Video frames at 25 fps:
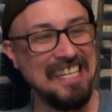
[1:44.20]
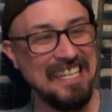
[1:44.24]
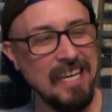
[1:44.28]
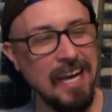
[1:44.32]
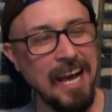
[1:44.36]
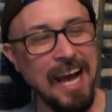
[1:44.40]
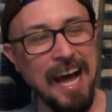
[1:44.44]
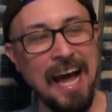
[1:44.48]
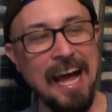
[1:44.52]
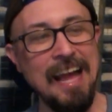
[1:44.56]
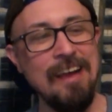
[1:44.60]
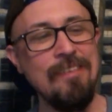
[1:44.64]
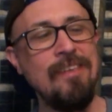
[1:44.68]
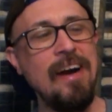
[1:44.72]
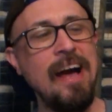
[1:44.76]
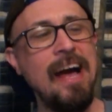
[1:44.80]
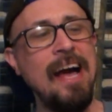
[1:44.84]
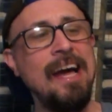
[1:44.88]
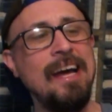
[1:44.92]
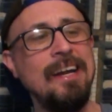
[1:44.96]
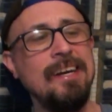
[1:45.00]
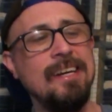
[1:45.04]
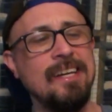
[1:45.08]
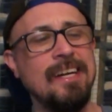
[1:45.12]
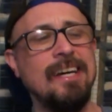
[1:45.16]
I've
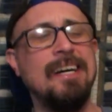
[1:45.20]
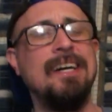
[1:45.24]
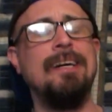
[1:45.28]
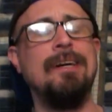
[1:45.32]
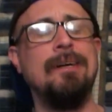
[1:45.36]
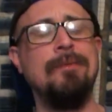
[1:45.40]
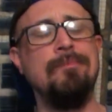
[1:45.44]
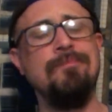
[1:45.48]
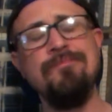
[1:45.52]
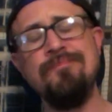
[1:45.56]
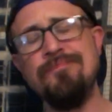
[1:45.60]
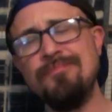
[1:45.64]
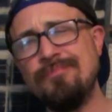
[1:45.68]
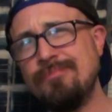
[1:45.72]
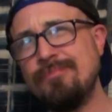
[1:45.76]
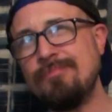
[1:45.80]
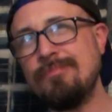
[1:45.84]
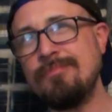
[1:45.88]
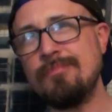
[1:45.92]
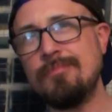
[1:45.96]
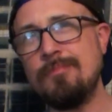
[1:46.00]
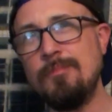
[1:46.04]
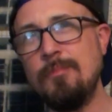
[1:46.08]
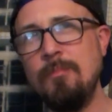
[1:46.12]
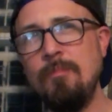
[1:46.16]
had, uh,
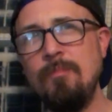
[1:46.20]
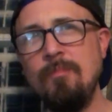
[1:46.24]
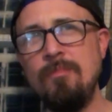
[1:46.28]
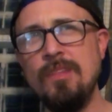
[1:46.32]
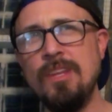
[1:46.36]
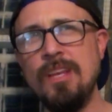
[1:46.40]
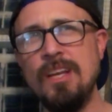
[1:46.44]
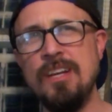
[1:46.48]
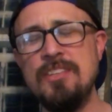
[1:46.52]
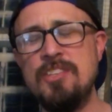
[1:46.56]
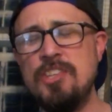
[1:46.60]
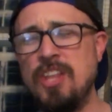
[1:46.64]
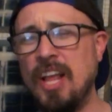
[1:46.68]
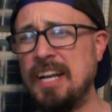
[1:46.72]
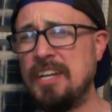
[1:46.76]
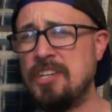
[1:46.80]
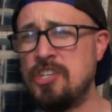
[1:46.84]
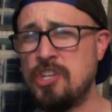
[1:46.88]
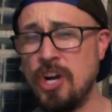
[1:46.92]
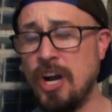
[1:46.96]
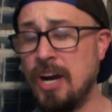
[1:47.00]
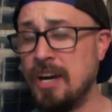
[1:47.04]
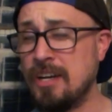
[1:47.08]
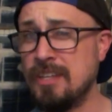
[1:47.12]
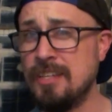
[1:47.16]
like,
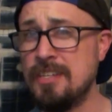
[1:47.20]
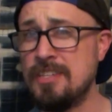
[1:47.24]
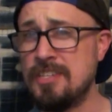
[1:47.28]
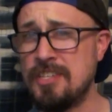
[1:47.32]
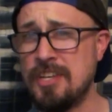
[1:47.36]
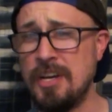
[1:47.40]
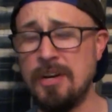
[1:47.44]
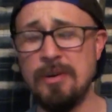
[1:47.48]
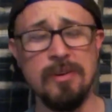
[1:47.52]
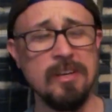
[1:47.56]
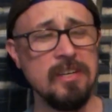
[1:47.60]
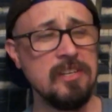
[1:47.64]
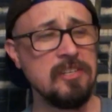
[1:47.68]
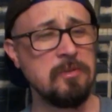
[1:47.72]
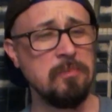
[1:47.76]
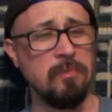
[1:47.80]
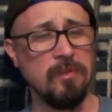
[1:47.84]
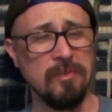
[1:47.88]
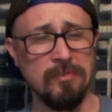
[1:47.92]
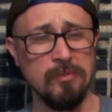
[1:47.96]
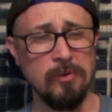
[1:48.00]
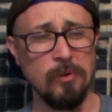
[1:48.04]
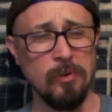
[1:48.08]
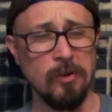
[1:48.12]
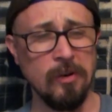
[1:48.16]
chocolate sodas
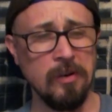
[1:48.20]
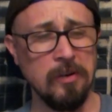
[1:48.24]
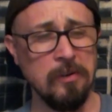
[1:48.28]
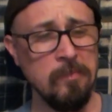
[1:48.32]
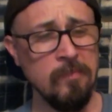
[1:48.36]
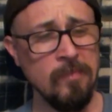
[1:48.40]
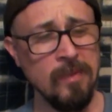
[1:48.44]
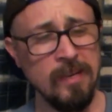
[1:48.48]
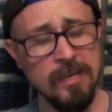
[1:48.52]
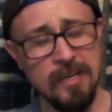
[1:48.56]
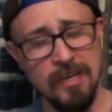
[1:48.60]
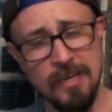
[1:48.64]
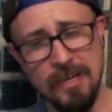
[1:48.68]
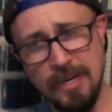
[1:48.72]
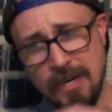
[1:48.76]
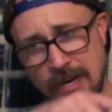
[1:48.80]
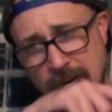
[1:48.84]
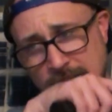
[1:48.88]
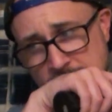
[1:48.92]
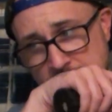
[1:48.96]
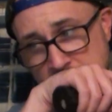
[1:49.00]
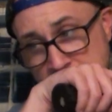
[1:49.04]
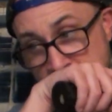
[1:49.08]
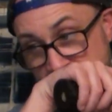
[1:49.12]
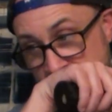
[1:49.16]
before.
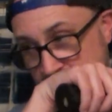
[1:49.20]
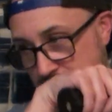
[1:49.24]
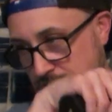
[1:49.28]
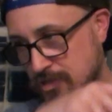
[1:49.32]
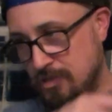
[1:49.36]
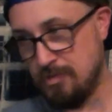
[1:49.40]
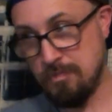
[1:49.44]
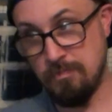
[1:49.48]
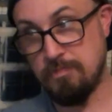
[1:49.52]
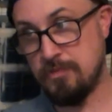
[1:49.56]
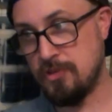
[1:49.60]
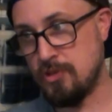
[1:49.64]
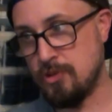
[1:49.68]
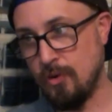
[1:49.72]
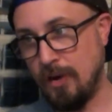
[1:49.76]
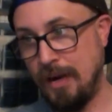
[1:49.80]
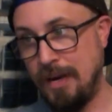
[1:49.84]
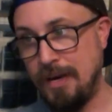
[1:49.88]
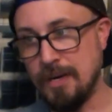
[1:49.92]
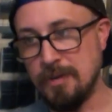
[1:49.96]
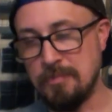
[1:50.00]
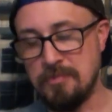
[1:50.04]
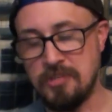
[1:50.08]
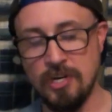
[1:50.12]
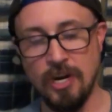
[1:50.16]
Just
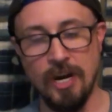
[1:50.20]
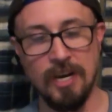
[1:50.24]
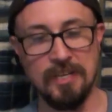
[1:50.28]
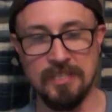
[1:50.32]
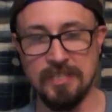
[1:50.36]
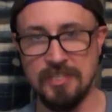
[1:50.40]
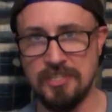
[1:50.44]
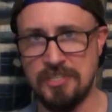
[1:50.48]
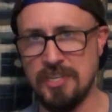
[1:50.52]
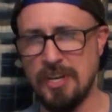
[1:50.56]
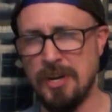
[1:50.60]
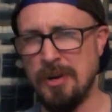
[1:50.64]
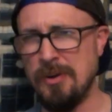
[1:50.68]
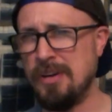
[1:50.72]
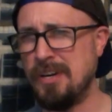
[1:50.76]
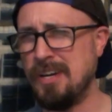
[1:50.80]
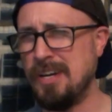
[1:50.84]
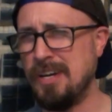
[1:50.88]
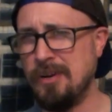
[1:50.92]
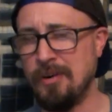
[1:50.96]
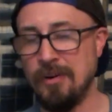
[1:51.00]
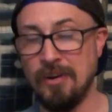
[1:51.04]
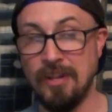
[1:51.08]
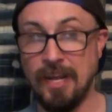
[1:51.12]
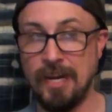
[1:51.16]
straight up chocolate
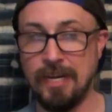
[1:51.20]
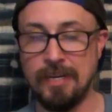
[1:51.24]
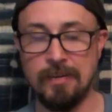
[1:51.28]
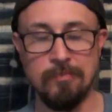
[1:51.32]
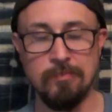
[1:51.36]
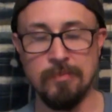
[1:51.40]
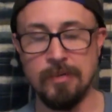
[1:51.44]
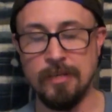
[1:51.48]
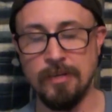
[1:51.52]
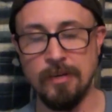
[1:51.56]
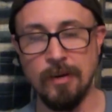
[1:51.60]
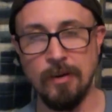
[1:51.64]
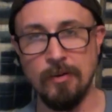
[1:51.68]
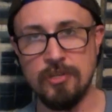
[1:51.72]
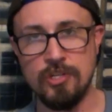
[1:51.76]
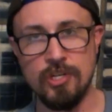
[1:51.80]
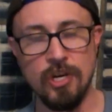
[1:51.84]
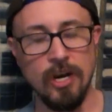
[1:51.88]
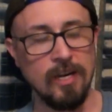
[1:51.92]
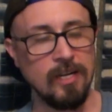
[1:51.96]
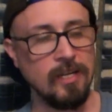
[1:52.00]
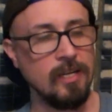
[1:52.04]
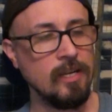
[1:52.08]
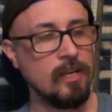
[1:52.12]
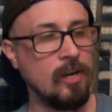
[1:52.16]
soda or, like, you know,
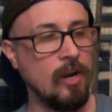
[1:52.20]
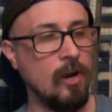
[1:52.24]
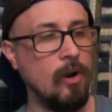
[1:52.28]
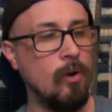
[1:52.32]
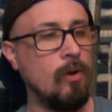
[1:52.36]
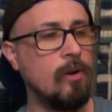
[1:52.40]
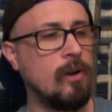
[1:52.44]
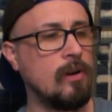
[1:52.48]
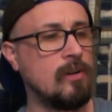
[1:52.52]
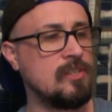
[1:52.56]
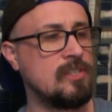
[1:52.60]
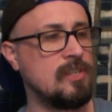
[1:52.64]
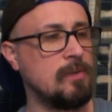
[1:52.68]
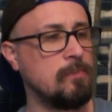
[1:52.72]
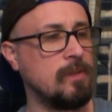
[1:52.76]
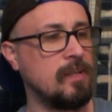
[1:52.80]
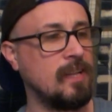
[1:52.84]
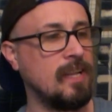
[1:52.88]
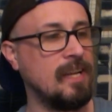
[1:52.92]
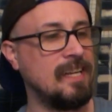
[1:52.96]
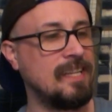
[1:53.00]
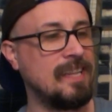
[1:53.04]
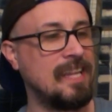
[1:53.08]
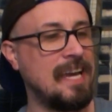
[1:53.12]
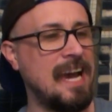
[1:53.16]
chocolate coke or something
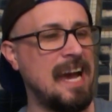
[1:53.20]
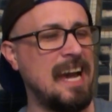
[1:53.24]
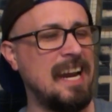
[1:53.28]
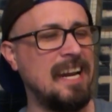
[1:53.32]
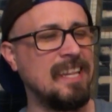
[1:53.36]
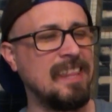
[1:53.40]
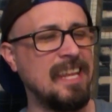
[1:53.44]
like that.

★ ★ ★ ★ ★

Render the records above word for word and leave the pictures out.

Video frames at 25 fps:
[1:44.20]
[1:44.24]
[1:44.28]
[1:44.32]
[1:44.36]
[1:44.40]
[1:44.44]
[1:44.48]
[1:44.52]
[1:44.56]
[1:44.60]
[1:44.64]
[1:44.68]
[1:44.72]
[1:44.76]
[1:44.80]
[1:44.84]
[1:44.88]
[1:44.92]
[1:44.96]
[1:45.00]
[1:45.04]
[1:45.08]
[1:45.12]
[1:45.16]
I've
[1:45.20]
[1:45.24]
[1:45.28]
[1:45.32]
[1:45.36]
[1:45.40]
[1:45.44]
[1:45.48]
[1:45.52]
[1:45.56]
[1:45.60]
[1:45.64]
[1:45.68]
[1:45.72]
[1:45.76]
[1:45.80]
[1:45.84]
[1:45.88]
[1:45.92]
[1:45.96]
[1:46.00]
[1:46.04]
[1:46.08]
[1:46.12]
[1:46.16]
had, uh,
[1:46.20]
[1:46.24]
[1:46.28]
[1:46.32]
[1:46.36]
[1:46.40]
[1:46.44]
[1:46.48]
[1:46.52]
[1:46.56]
[1:46.60]
[1:46.64]
[1:46.68]
[1:46.72]
[1:46.76]
[1:46.80]
[1:46.84]
[1:46.88]
[1:46.92]
[1:46.96]
[1:47.00]
[1:47.04]
[1:47.08]
[1:47.12]
[1:47.16]
like,
[1:47.20]
[1:47.24]
[1:47.28]
[1:47.32]
[1:47.36]
[1:47.40]
[1:47.44]
[1:47.48]
[1:47.52]
[1:47.56]
[1:47.60]
[1:47.64]
[1:47.68]
[1:47.72]
[1:47.76]
[1:47.80]
[1:47.84]
[1:47.88]
[1:47.92]
[1:47.96]
[1:48.00]
[1:48.04]
[1:48.08]
[1:48.12]
[1:48.16]
chocolate sodas
[1:48.20]
[1:48.24]
[1:48.28]
[1:48.32]
[1:48.36]
[1:48.40]
[1:48.44]
[1:48.48]
[1:48.52]
[1:48.56]
[1:48.60]
[1:48.64]
[1:48.68]
[1:48.72]
[1:48.76]
[1:48.80]
[1:48.84]
[1:48.88]
[1:48.92]
[1:48.96]
[1:49.00]
[1:49.04]
[1:49.08]
[1:49.12]
[1:49.16]
before.
[1:49.20]
[1:49.24]
[1:49.28]
[1:49.32]
[1:49.36]
[1:49.40]
[1:49.44]
[1:49.48]
[1:49.52]
[1:49.56]
[1:49.60]
[1:49.64]
[1:49.68]
[1:49.72]
[1:49.76]
[1:49.80]
[1:49.84]
[1:49.88]
[1:49.92]
[1:49.96]
[1:50.00]
[1:50.04]
[1:50.08]
[1:50.12]
[1:50.16]
Just
[1:50.20]
[1:50.24]
[1:50.28]
[1:50.32]
[1:50.36]
[1:50.40]
[1:50.44]
[1:50.48]
[1:50.52]
[1:50.56]
[1:50.60]
[1:50.64]
[1:50.68]
[1:50.72]
[1:50.76]
[1:50.80]
[1:50.84]
[1:50.88]
[1:50.92]
[1:50.96]
[1:51.00]
[1:51.04]
[1:51.08]
[1:51.12]
[1:51.16]
straight up chocolate
[1:51.20]
[1:51.24]
[1:51.28]
[1:51.32]
[1:51.36]
[1:51.40]
[1:51.44]
[1:51.48]
[1:51.52]
[1:51.56]
[1:51.60]
[1:51.64]
[1:51.68]
[1:51.72]
[1:51.76]
[1:51.80]
[1:51.84]
[1:51.88]
[1:51.92]
[1:51.96]
[1:52.00]
[1:52.04]
[1:52.08]
[1:52.12]
[1:52.16]
soda or, like, you know,
[1:52.20]
[1:52.24]
[1:52.28]
[1:52.32]
[1:52.36]
[1:52.40]
[1:52.44]
[1:52.48]
[1:52.52]
[1:52.56]
[1:52.60]
[1:52.64]
[1:52.68]
[1:52.72]
[1:52.76]
[1:52.80]
[1:52.84]
[1:52.88]
[1:52.92]
[1:52.96]
[1:53.00]
[1:53.04]
[1:53.08]
[1:53.12]
[1:53.16]
chocolate coke or something
[1:53.20]
[1:53.24]
[1:53.28]
[1:53.32]
[1:53.36]
[1:53.40]
[1:53.44]
like that.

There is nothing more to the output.